Johnston snake eel
- Conservation status: Least Concern (IUCN 3.1)

Scientific classification
- Kingdom: Animalia
- Phylum: Chordata
- Class: Actinopterygii
- Order: Anguilliformes
- Family: Ophichthidae
- Genus: Schultzidia
- Species: S. johnstonensis
- Binomial name: Schultzidia johnstonensis (Schultz & Woods, 1949)
- Synonyms: Muraenichthys johnstonensis Schultz & Woods, 1949;

= Johnston snake eel =

- Authority: (Schultz & Woods, 1949)
- Conservation status: LC
- Synonyms: Muraenichthys johnstonensis Schultz & Woods, 1949

Species of fish

The Johnston snake eel (Schultzidia johnstonensis), also known as the peppered worm eel in Micronesia and Hawaii is an eel in the family Ophichthidae (worm/snake eels).

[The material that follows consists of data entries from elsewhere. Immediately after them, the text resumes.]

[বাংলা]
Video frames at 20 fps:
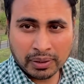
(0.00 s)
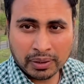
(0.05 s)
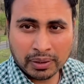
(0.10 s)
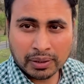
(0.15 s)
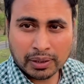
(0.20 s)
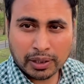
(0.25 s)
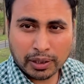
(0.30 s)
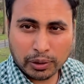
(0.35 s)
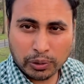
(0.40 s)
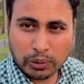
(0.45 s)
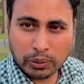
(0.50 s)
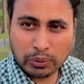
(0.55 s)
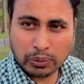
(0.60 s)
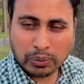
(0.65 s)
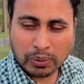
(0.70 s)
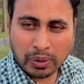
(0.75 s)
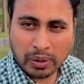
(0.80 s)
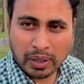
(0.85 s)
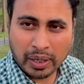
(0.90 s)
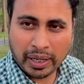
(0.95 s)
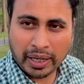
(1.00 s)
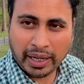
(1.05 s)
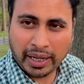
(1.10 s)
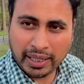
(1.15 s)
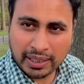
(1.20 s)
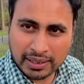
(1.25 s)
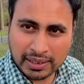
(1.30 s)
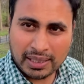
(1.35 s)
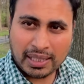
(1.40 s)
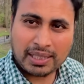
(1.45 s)
কিন্তু
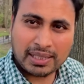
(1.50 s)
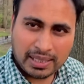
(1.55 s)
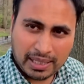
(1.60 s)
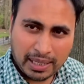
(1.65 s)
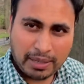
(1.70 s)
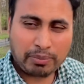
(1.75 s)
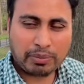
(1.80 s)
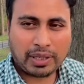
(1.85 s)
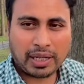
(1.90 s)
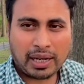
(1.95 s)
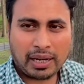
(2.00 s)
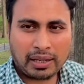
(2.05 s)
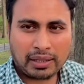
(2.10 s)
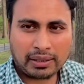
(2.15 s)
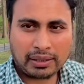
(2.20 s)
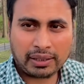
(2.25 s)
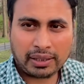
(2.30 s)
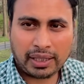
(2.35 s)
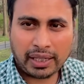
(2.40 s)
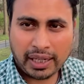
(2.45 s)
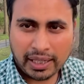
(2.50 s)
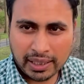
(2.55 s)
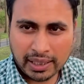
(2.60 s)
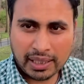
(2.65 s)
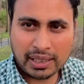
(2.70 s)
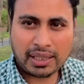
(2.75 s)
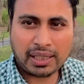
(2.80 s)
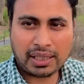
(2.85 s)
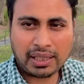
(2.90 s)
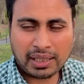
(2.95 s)
এই সিস্টেমটা এই
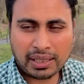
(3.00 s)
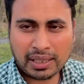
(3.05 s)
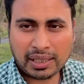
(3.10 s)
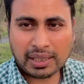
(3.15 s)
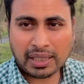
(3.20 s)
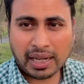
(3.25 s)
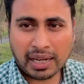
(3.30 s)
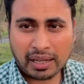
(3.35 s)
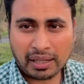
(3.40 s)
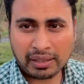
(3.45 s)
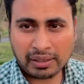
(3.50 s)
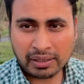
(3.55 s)
রীতিনীতিটা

It was described by Leonard Peter Schultz and Loren P. Woods in 1949. It is a marine, tropical eel, which is known from the Indo-Pacific region, including the Chagos Islands, Hawaii, the Marquesan Islands, the Society Islands, Australia, and New Caledonia. It dwells at a depth range of 2–23 m, and inhabits sand sediments in coral reefs. It can reach a maximum total length of 35 cm.

The Johnston snake eel's diet consists of crabs, prawns, and small finfish.